▸ What is being asked: Only these lines of the data below are wanted: the one with "[00:04:07.35]", the one with "[00:04:09.25]", and any lines between them, each repeated exactly.

▸ Provided material:
■ ■ ■ ■ ■ ■ ■
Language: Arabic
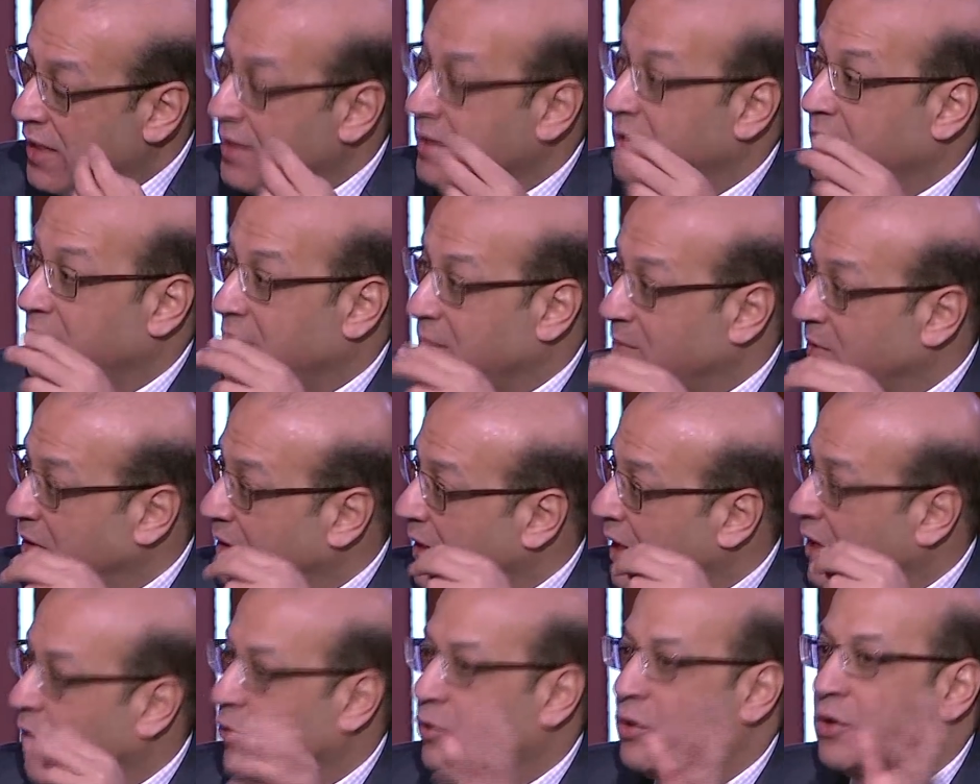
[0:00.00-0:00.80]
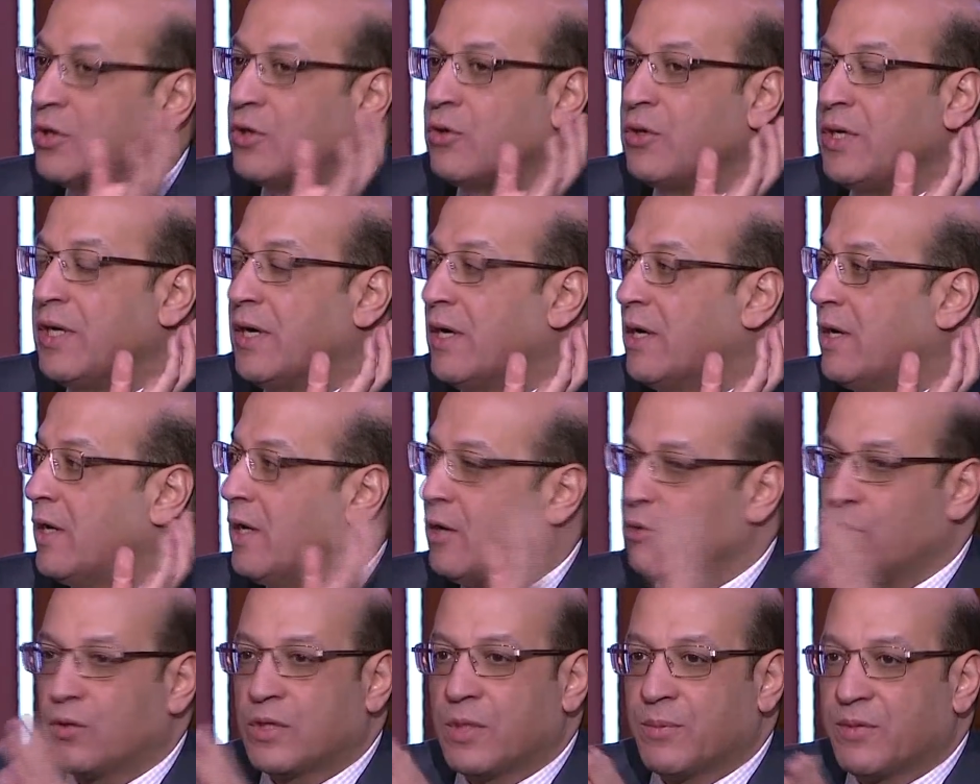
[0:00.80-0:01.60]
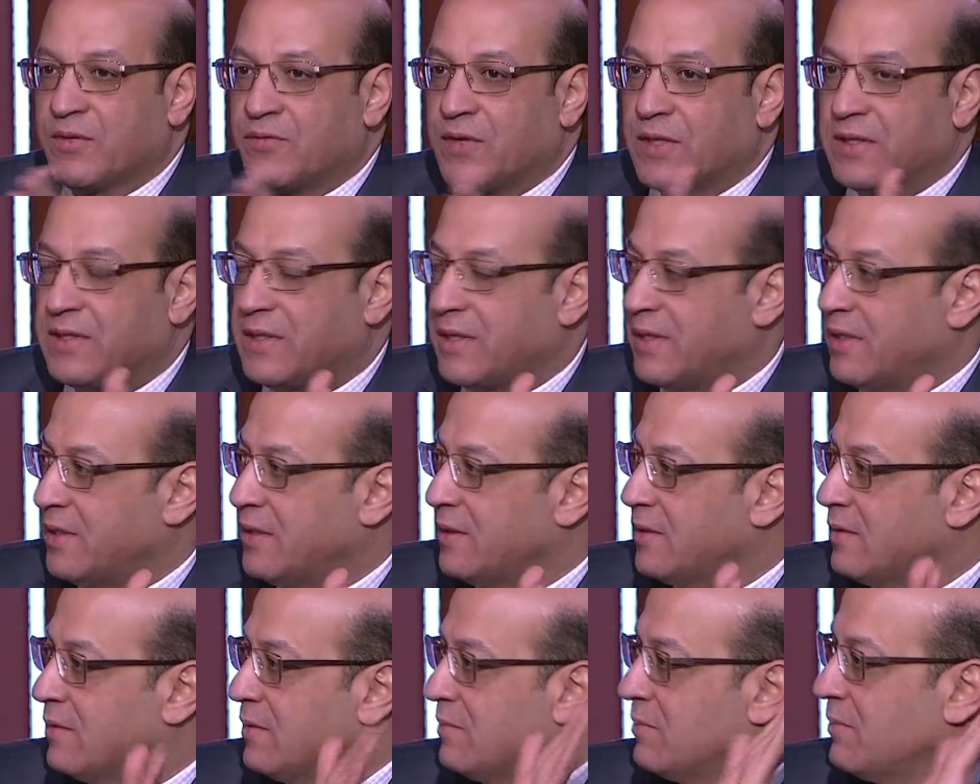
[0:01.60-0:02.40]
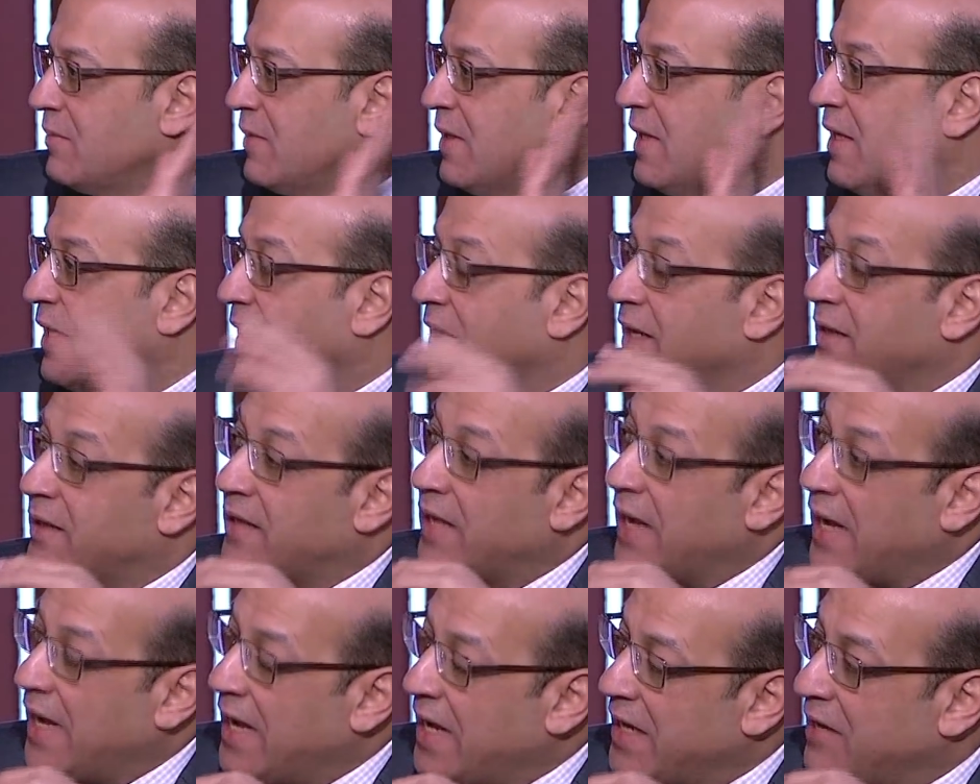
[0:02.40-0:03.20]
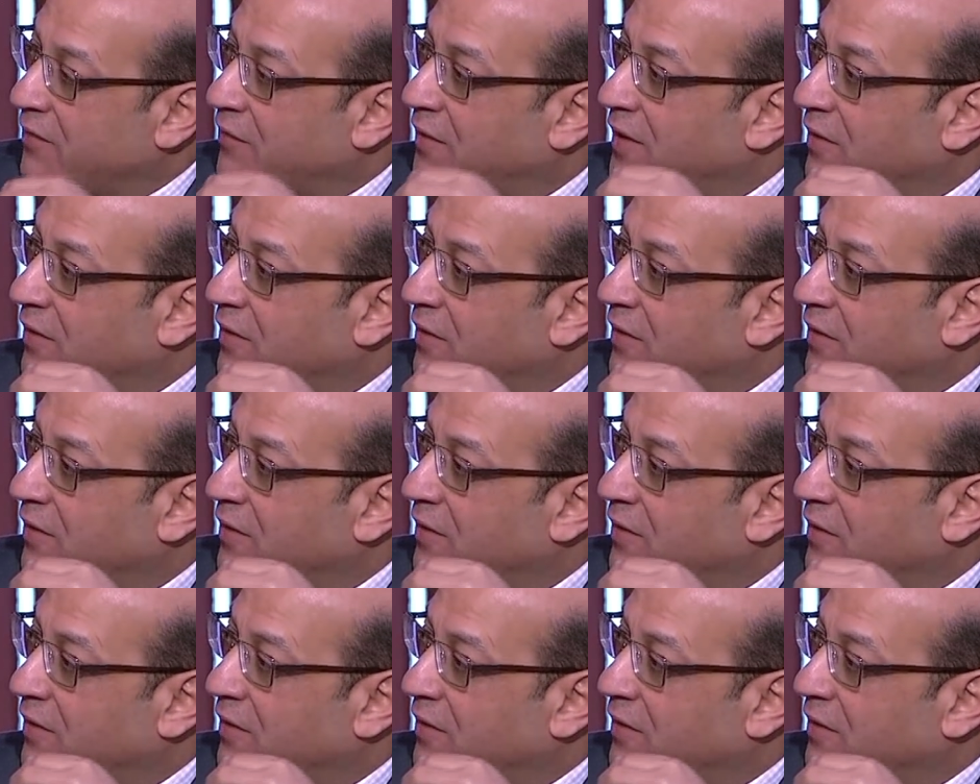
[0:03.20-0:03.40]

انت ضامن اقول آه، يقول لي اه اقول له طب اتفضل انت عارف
■ ■ ■ ■ ■ ■ ■
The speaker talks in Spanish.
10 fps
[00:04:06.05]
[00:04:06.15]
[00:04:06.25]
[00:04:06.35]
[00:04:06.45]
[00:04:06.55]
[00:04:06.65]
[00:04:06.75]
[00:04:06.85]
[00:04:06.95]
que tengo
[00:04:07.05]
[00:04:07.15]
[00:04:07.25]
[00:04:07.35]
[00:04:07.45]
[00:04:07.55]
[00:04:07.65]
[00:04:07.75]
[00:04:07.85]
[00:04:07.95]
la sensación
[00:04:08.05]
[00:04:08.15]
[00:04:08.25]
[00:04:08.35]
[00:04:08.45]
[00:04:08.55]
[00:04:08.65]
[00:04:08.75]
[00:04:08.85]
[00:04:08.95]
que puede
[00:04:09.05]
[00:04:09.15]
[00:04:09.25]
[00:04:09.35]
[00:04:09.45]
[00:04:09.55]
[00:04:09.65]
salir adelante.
■ ■ ■ ■ ■ ■ ■
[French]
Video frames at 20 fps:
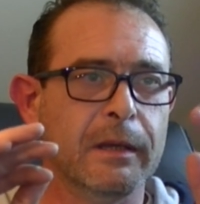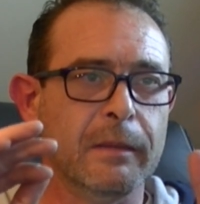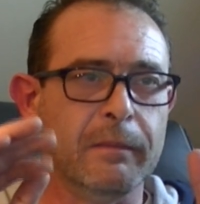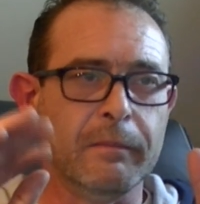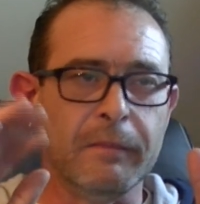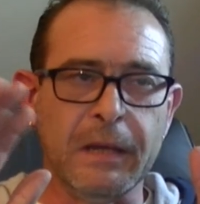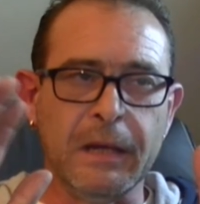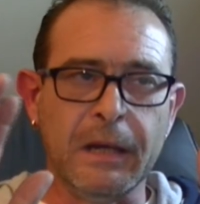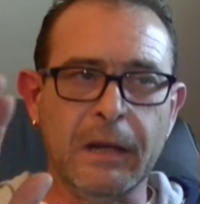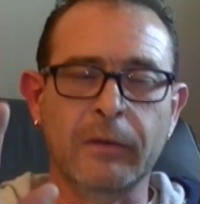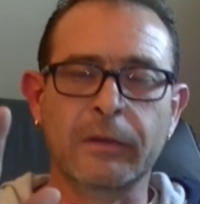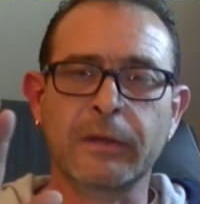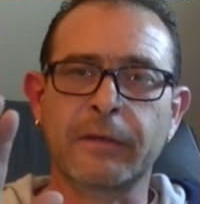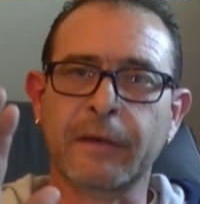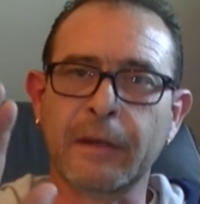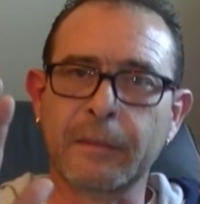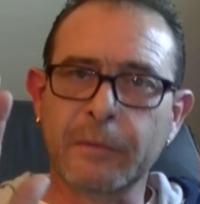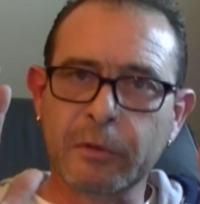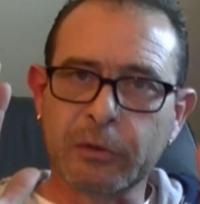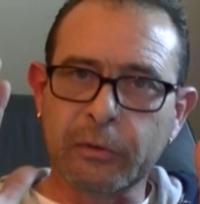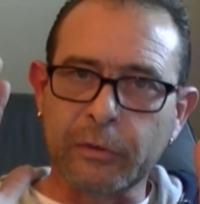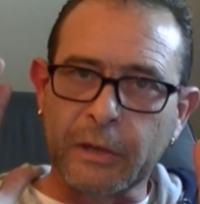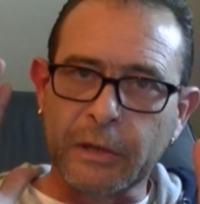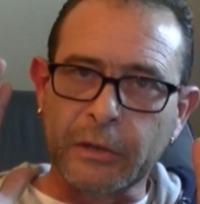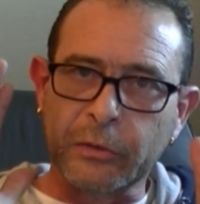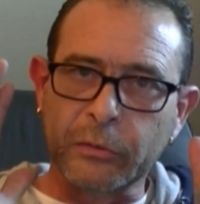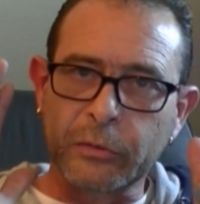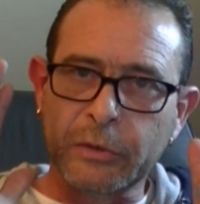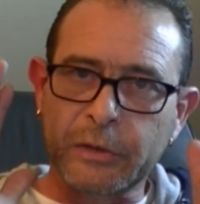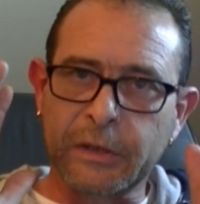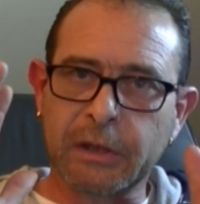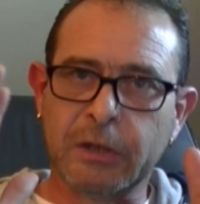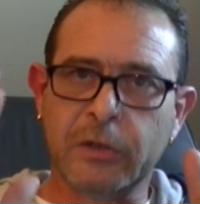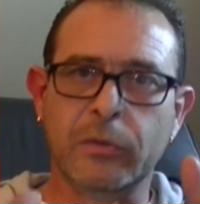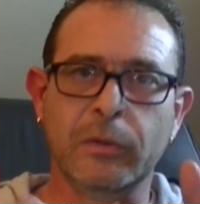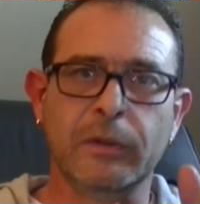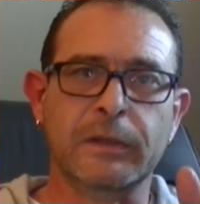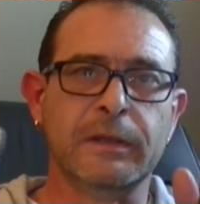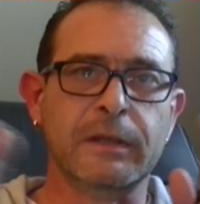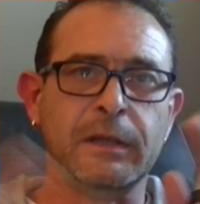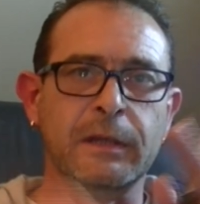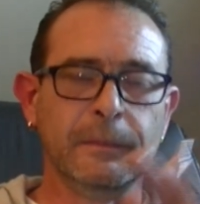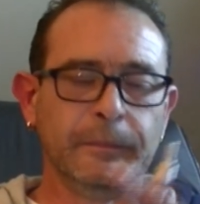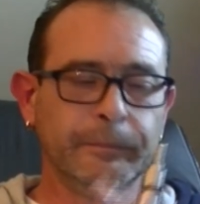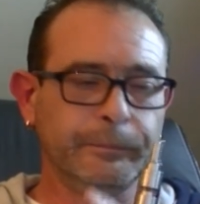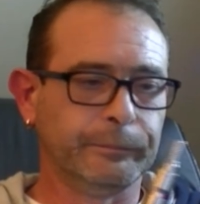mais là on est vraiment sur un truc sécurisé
■ ■ ■ ■ ■ ■ ■
▸ Task output:
[00:04:07.35]
[00:04:07.45]
[00:04:07.55]
[00:04:07.65]
[00:04:07.75]
[00:04:07.85]
[00:04:07.95]
la sensación
[00:04:08.05]
[00:04:08.15]
[00:04:08.25]
[00:04:08.35]
[00:04:08.45]
[00:04:08.55]
[00:04:08.65]
[00:04:08.75]
[00:04:08.85]
[00:04:08.95]
que puede
[00:04:09.05]
[00:04:09.15]
[00:04:09.25]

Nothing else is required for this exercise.